The Selic serves as a reference for fundraising by banks. In theory, the higher the base rate, the higher the cost of funding for banks and, also, the interest charged to individuals and companies at the end, in loans and financing.
“Central banks in advanced economies are much more resistant to raising interest rates, which is not the case in Brazil,” says Rochlin. “Here, the rate went from 2% to 11.75% in one year. And with higher interest, the bank will profit even more.”
Professor Ricardo Rocha, from Insper in São Paulo, explains the mechanism.
when the interest [Selic] are very low, the volume of loans needs to grow a lot. When the rate is high, the bank manages to have a lower loan volume.

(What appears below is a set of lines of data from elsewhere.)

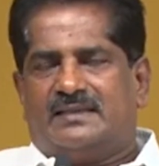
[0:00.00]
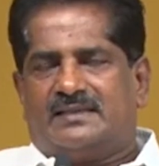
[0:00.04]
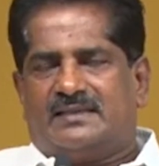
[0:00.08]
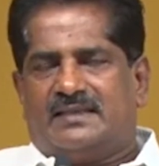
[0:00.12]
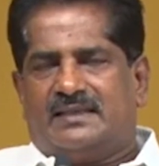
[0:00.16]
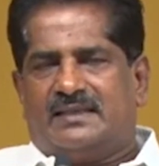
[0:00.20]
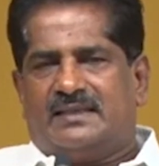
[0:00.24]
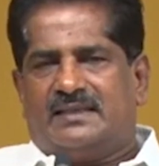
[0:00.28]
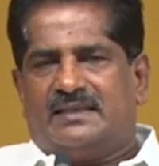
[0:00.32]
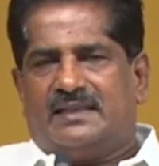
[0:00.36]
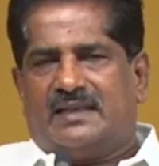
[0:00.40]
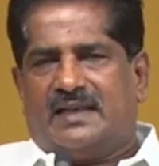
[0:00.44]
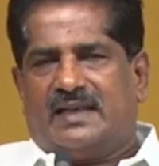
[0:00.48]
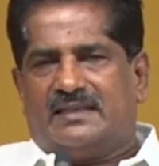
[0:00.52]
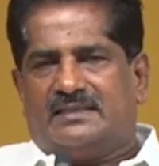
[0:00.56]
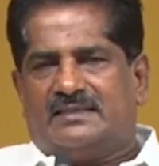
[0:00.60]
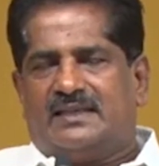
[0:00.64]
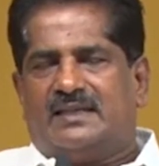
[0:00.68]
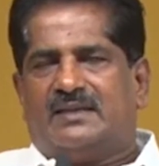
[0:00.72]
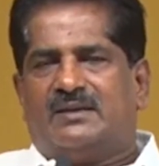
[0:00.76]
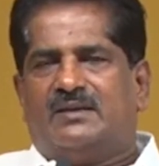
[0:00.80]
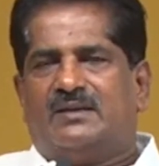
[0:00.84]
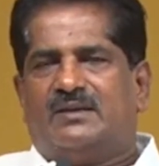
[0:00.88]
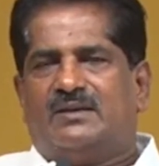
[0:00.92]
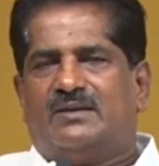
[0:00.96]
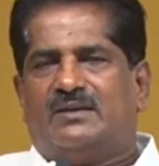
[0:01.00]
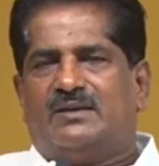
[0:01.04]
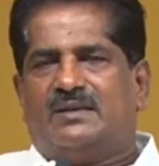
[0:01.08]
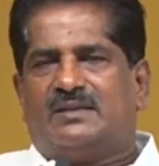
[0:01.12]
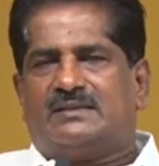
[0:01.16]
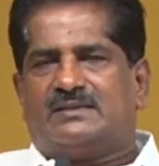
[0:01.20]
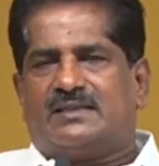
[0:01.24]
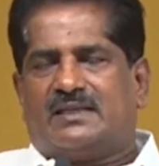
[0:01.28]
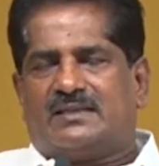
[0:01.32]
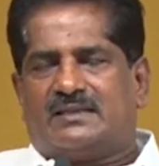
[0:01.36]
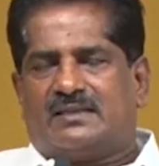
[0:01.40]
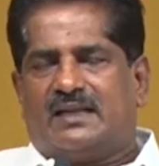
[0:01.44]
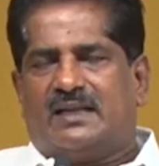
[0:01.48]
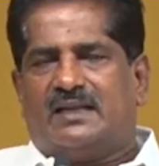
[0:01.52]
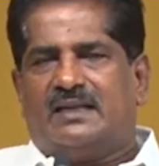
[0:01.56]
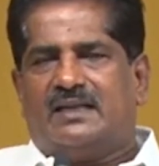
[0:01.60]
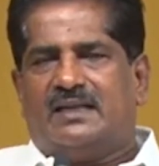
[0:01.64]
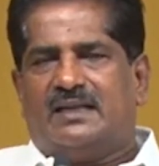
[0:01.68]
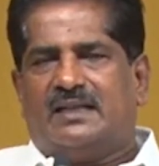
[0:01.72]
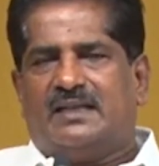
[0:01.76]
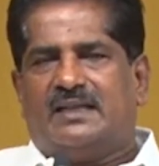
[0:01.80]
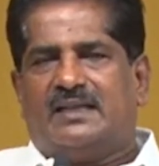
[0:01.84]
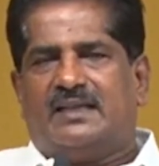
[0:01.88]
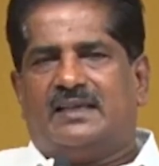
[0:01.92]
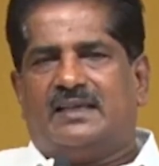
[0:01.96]
ఈ ఈ రాజ్యాంగంలో ఉన్న
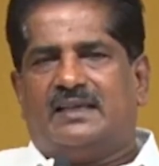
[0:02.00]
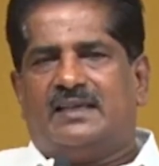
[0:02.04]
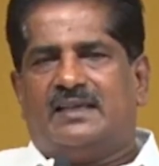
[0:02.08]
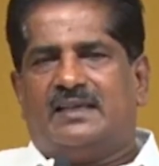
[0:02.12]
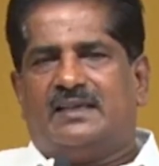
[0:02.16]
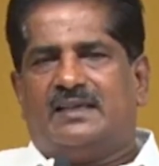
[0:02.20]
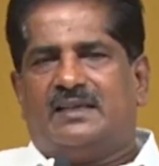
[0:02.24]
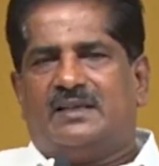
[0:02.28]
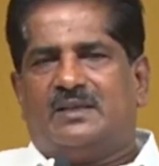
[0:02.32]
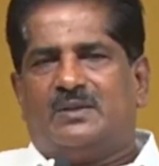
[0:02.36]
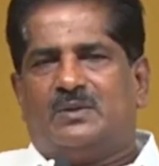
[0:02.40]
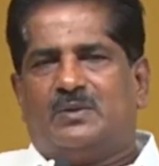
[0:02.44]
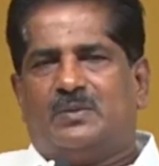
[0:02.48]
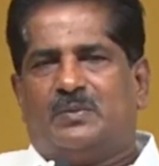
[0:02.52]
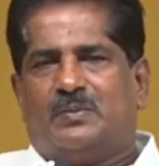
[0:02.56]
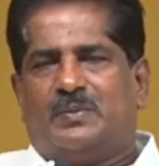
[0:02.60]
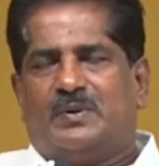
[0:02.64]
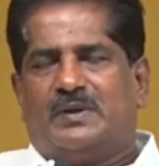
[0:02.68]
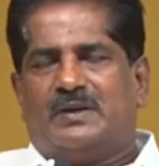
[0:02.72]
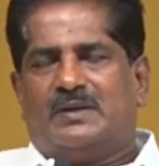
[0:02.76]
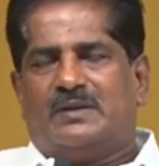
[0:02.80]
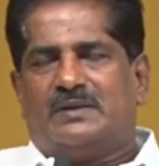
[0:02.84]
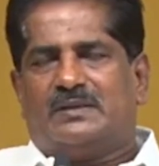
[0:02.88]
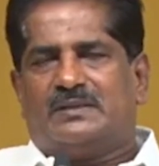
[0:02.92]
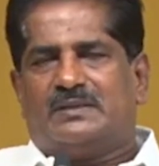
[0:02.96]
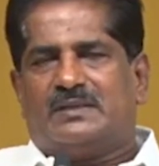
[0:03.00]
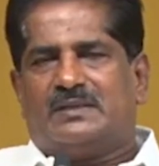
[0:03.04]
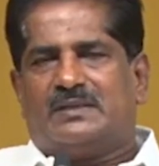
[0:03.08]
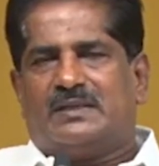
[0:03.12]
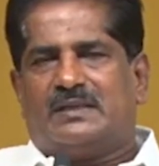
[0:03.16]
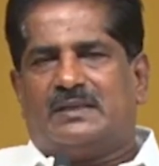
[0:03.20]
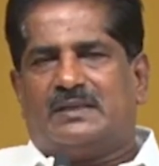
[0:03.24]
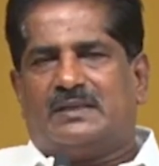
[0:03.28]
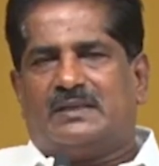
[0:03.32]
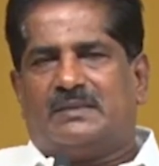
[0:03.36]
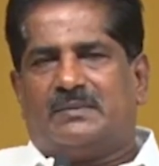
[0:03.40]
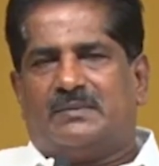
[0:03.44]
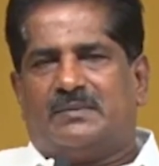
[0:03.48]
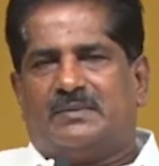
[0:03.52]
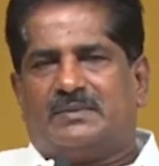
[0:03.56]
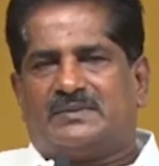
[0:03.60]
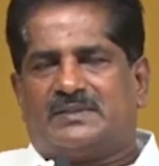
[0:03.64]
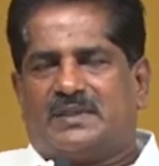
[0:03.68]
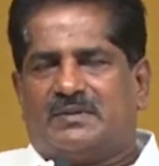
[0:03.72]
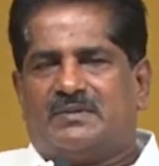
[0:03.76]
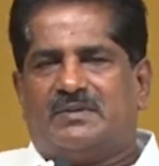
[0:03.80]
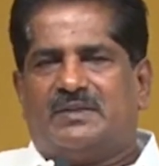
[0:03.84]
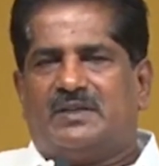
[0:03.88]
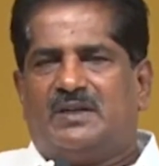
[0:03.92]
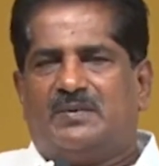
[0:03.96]
చట్టాలని నువ్వు
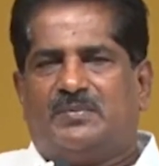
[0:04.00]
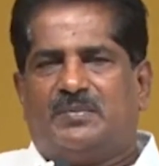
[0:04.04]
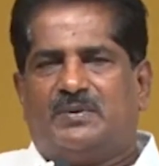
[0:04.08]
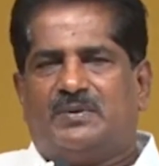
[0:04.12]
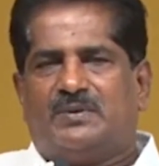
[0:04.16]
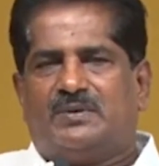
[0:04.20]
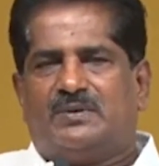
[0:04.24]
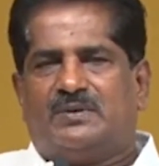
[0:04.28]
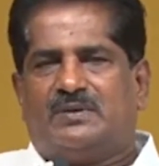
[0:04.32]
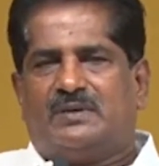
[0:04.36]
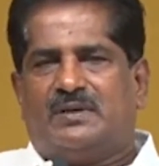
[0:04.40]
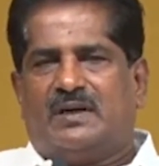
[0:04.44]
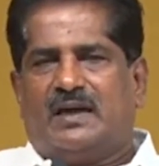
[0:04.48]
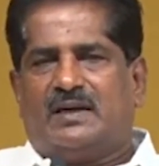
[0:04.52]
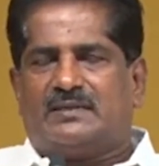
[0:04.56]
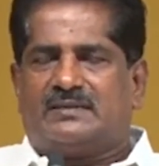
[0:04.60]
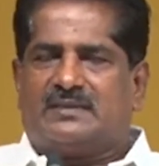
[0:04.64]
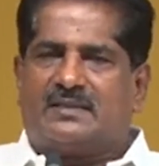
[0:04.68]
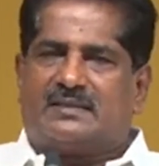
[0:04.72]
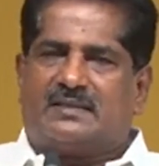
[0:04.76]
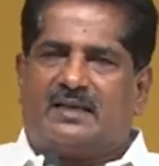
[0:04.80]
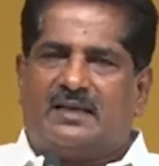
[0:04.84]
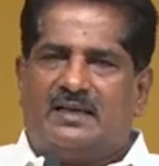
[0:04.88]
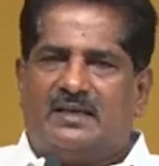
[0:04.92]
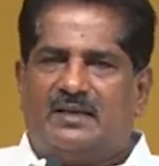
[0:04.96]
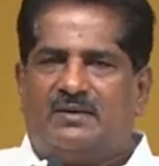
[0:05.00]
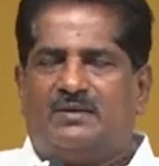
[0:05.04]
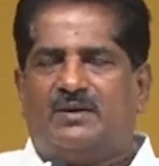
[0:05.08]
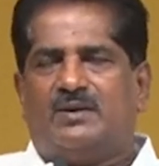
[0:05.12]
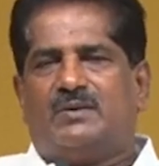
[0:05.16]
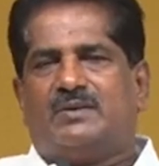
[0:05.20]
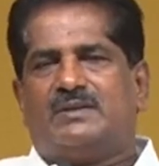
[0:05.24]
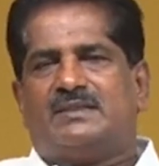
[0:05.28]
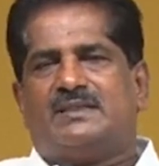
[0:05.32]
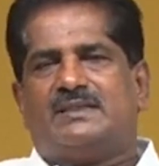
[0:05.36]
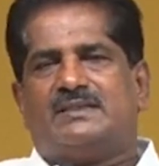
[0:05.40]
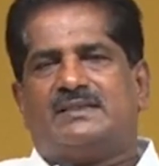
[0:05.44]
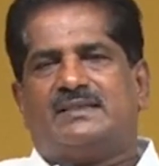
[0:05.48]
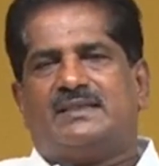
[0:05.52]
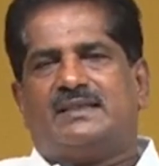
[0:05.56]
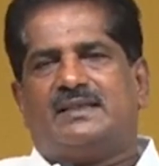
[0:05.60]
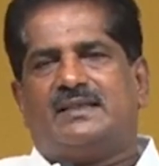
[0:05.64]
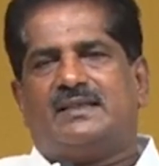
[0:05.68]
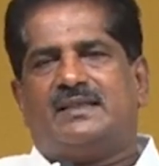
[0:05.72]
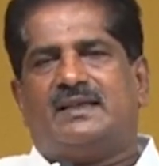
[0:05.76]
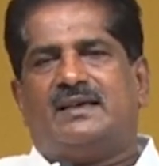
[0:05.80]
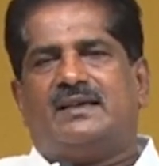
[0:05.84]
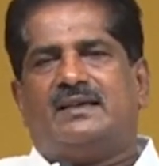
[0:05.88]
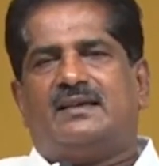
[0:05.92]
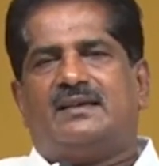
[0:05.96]
చదివినప్పుడు ఆ చట్టాలు నీకు కూడా వర్తిస్తాయి
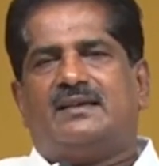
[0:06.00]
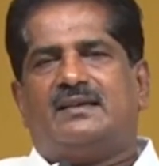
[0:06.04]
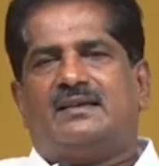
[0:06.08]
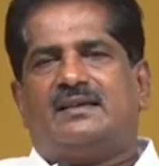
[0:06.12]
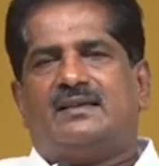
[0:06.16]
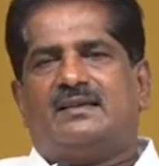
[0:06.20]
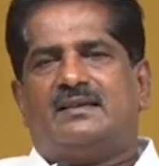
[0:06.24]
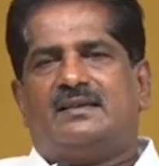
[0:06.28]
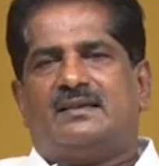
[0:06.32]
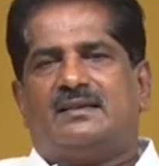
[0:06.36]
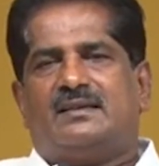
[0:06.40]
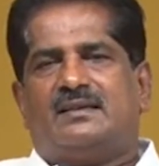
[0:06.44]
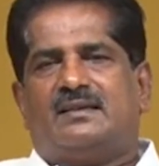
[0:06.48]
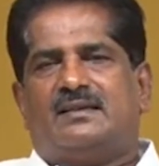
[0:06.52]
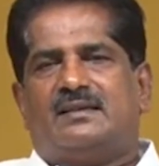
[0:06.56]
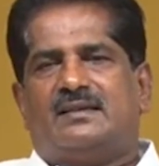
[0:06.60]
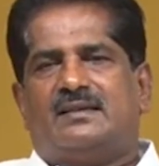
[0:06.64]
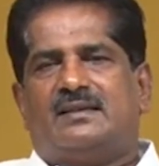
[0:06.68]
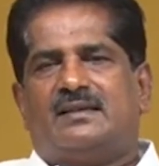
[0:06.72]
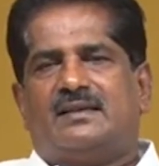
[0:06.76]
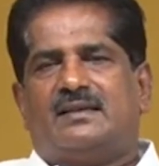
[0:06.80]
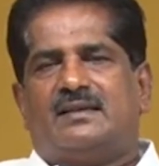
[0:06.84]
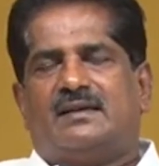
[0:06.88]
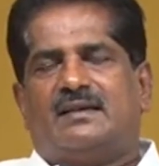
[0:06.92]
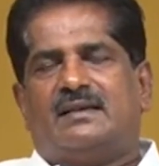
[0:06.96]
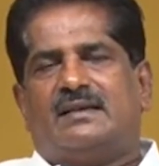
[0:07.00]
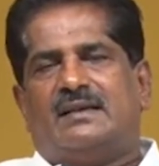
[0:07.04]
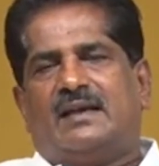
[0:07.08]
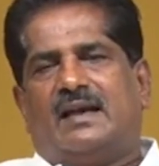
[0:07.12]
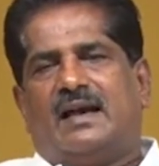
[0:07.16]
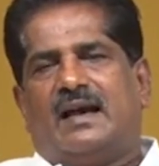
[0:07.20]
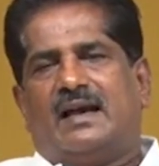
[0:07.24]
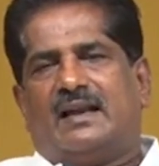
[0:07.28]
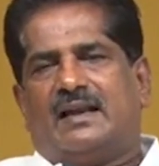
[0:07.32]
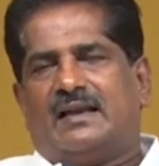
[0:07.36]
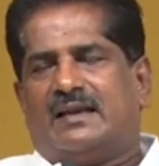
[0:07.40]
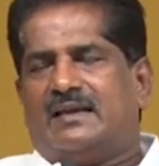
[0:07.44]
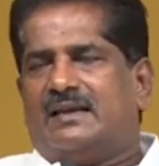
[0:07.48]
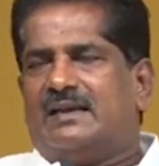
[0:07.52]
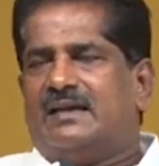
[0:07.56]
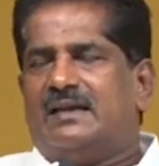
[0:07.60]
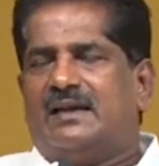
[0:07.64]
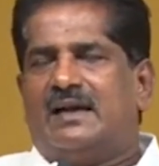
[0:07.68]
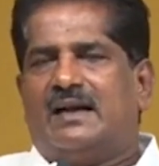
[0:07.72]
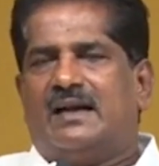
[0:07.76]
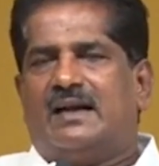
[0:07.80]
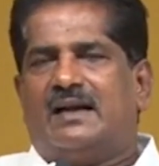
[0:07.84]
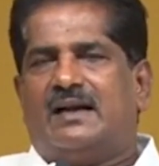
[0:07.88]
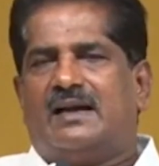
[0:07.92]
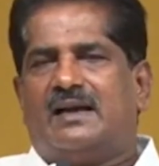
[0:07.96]
కదా అంటే ఆ
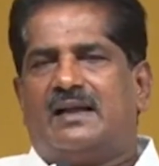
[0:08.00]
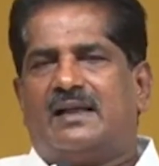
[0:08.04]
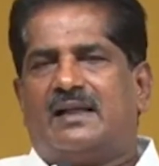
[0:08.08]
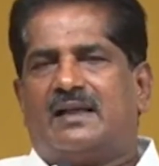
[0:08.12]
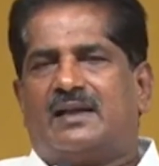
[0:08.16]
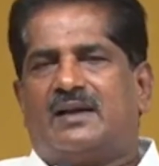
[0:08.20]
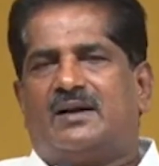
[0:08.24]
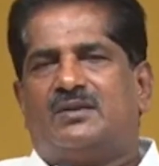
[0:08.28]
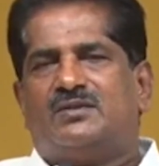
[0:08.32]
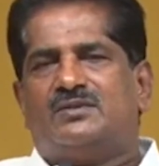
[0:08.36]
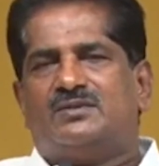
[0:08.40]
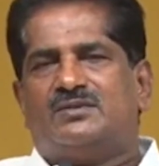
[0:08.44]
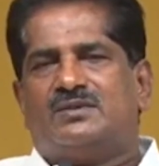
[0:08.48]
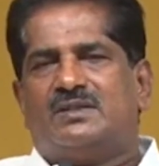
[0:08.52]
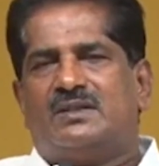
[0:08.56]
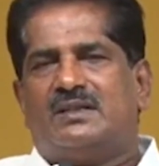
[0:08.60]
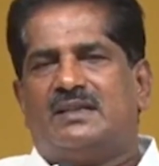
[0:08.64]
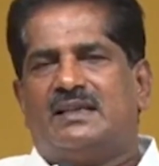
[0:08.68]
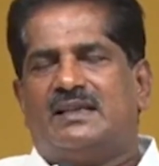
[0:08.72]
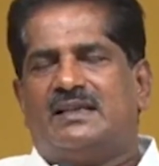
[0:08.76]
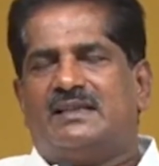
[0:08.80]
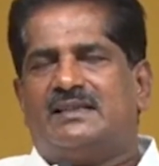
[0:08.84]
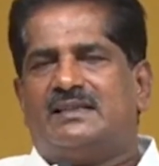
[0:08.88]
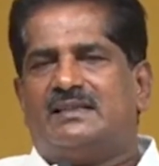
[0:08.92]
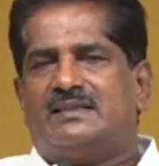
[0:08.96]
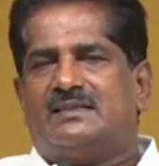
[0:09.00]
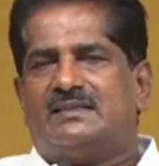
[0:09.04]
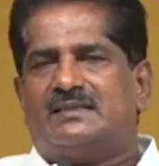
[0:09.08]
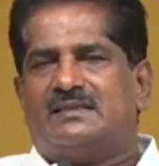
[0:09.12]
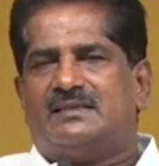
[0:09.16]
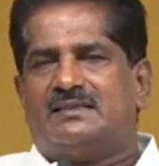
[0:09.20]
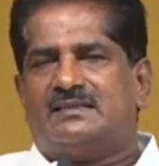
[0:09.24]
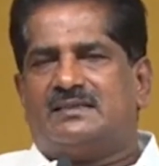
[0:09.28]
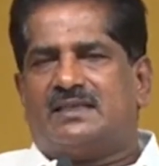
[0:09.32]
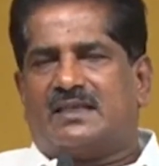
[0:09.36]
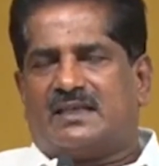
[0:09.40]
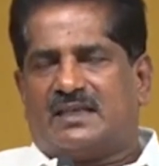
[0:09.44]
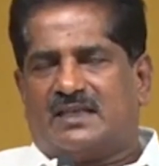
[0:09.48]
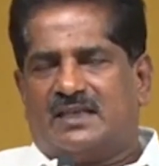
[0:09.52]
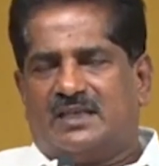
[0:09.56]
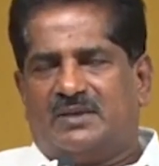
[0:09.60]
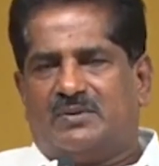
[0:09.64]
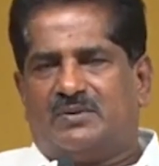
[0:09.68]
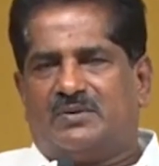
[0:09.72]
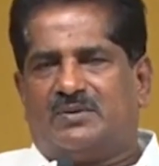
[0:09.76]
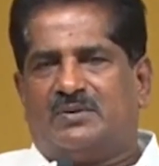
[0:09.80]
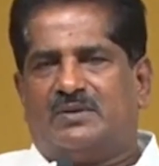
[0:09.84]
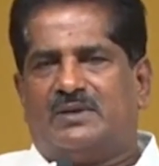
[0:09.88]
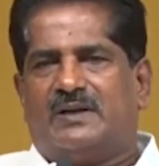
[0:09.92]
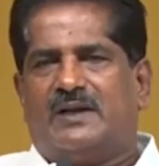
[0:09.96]
రకంగా కౌన్సిల్ని
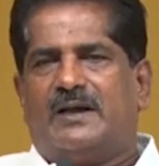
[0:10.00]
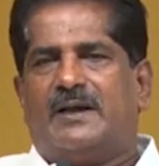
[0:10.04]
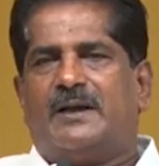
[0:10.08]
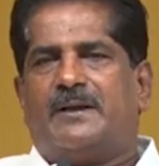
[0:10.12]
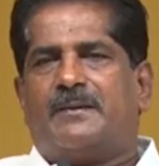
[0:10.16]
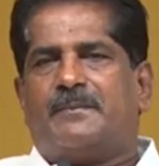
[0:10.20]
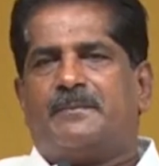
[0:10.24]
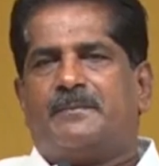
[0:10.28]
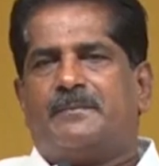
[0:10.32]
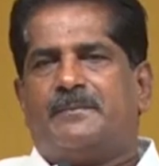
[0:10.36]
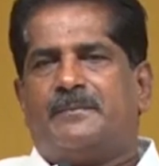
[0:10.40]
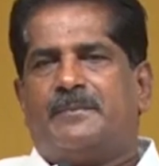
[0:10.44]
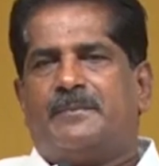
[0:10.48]
జరగనివ్వకుండా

Ricardo Rocha, professor at Insper
For Murcia, from Fipecafi Projetos, the high interest rate contributes to the return of banks, in an environment with limited competition due to high concentration. “I don’t know if banks are so to blame for this scenario, or ‘surfed’ in the high interest rate environment,” she adds.
Profitability could be even higher, says economist
The presence of Brazilian banks at the top of the Economatica ranking calls attention because the country, despite having a developed financial system, is far from showing good results in the economic area.
One of the common discourses is that the banks continue with profits despite the Brazilian economy doing badly.
For Ricardo Rocha, from Insper, the good results actually show that the Brazilian financial system has been “extremely solid” for years. “We weathered the crisis very well [econômica global] 2008”, he exemplifies. “If Brazil finds a path to growth in the coming years, the banks’ results will increase even more.”
What does Febraban say?
A representative of the sector, Febraban recognizes that banking activity, which requires high volumes of capital, is more concentrated, and not just in Brazil. However, the entity claims that this does not mean that competition is low.
“There is a lot of confusion between concentration and lack of competition. One thing is not directly related to the other”, said the president of Febraban, Isaac Sidney.
In an interview with UOL, which can be seen here, Sidney also argued that the profitability of the banking sector is not exceptional. “That’s another fallacy, the fruit of a boring litany that has had enough,” he said.
The executive also considered that the profitability of banks depends on spreads — the difference between the cost of raising funds, by banks, and what is charged to the customer at the end — and not on the Selic level.
O UOL also questioned the Central Bank regarding profitability and competition among Brazilian banks. The institution did not comment.